### TASK ITEM
All lines from the one containing "[00:00:00.00 to 00:00:00.90]" through the last line of the listing below are to be copied exactly. Exclude the pictures.

### RECORDS PROVIDED
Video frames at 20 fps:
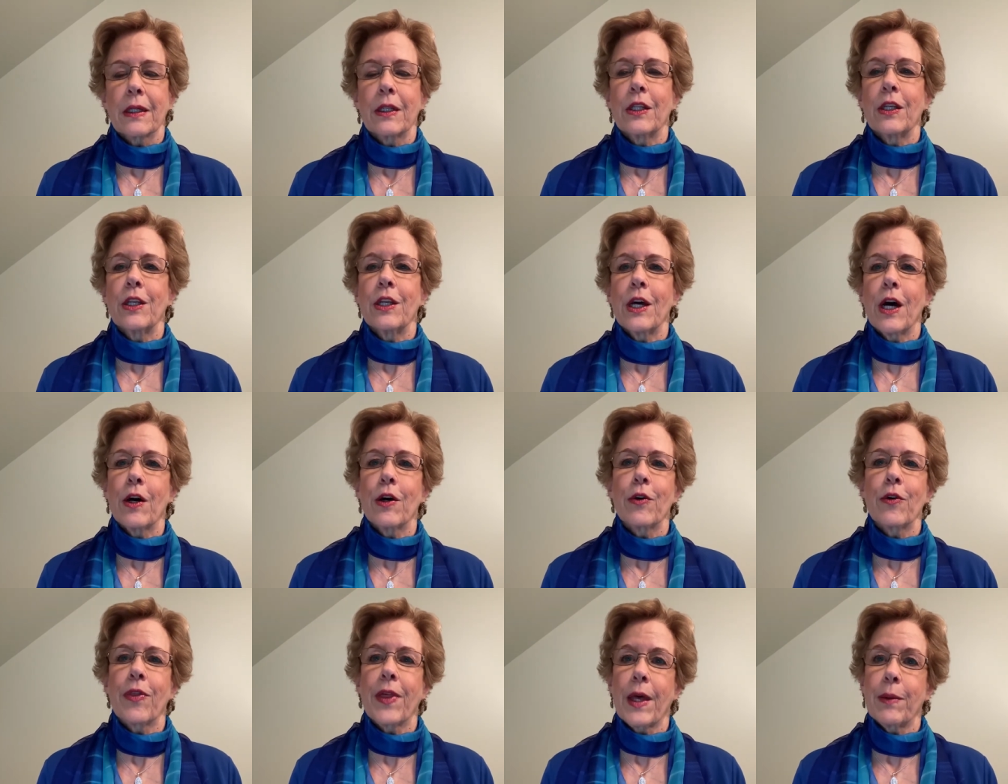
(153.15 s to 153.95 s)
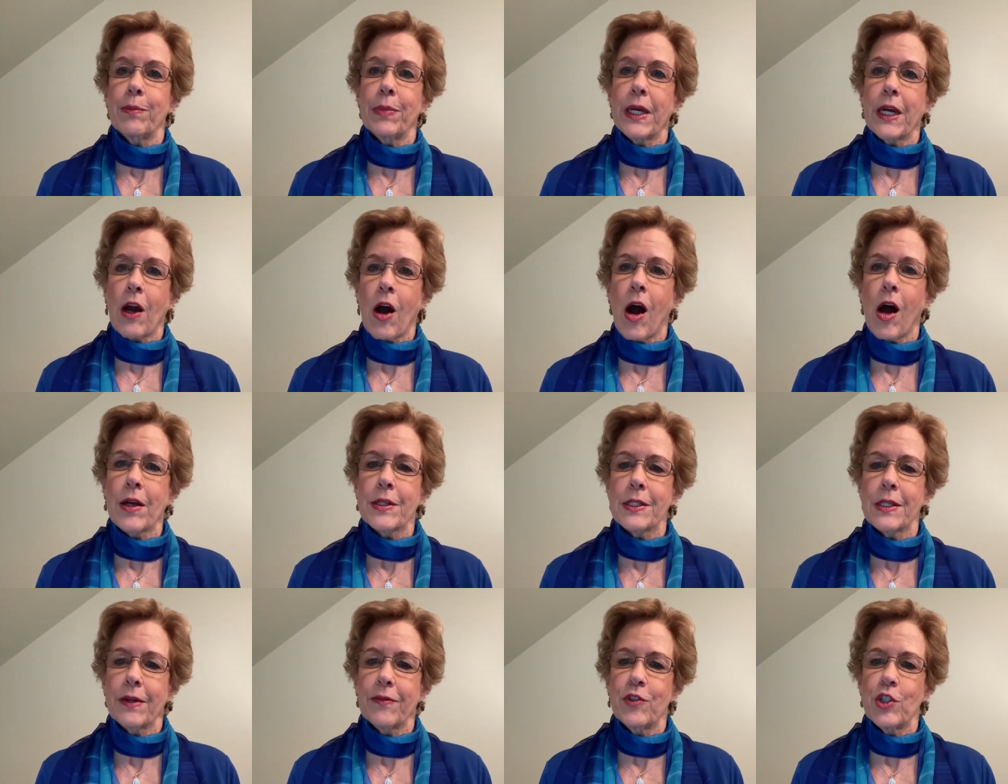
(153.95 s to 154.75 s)
Know that
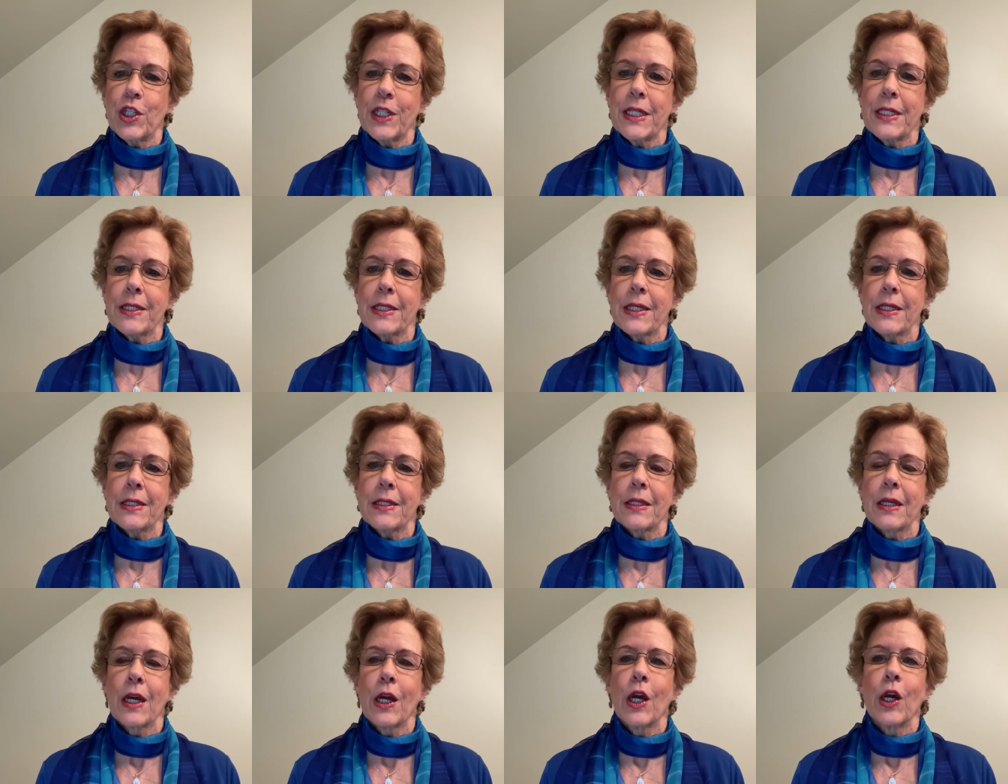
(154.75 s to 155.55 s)
because of Jesus,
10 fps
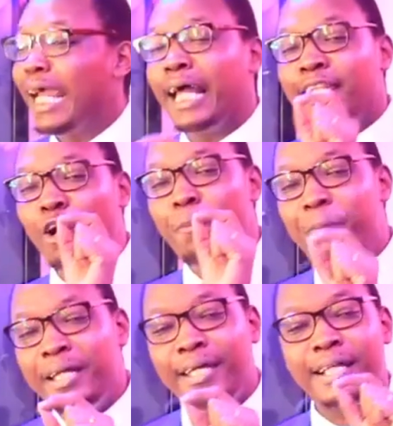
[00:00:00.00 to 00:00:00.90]
and the
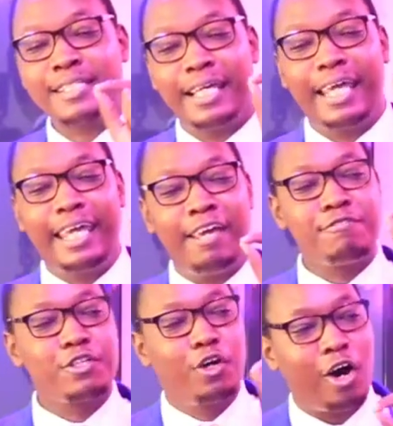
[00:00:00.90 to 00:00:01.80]
obedience he
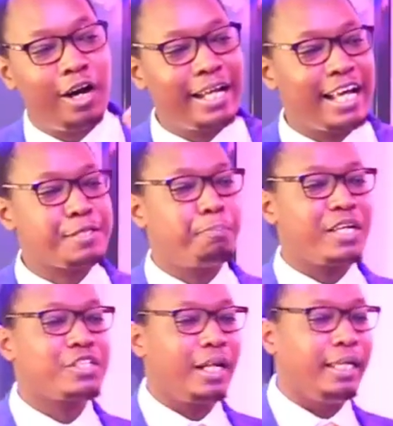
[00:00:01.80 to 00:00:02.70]
gives God
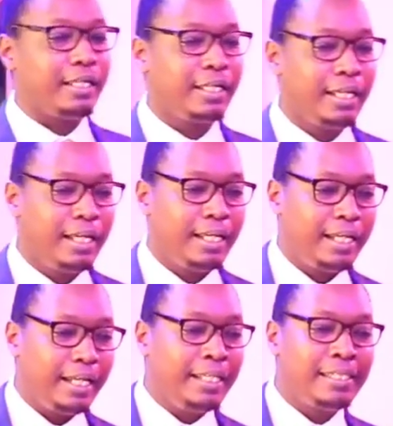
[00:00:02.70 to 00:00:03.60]
especially
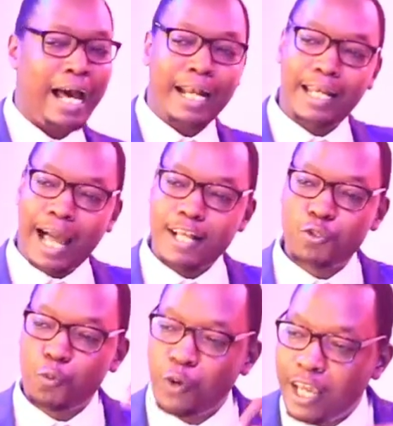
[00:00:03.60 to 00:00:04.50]
in that
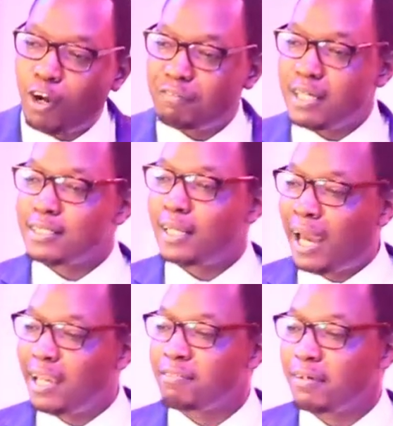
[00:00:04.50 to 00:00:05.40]
last week of his
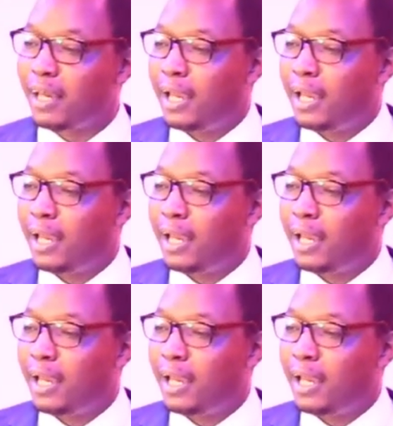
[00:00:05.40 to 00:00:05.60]
life,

### FINISHED EXERCISE
[00:00:00.00 to 00:00:00.90]
and the
[00:00:00.90 to 00:00:01.80]
obedience he
[00:00:01.80 to 00:00:02.70]
gives God
[00:00:02.70 to 00:00:03.60]
especially
[00:00:03.60 to 00:00:04.50]
in that
[00:00:04.50 to 00:00:05.40]
last week of his
[00:00:05.40 to 00:00:05.60]
life,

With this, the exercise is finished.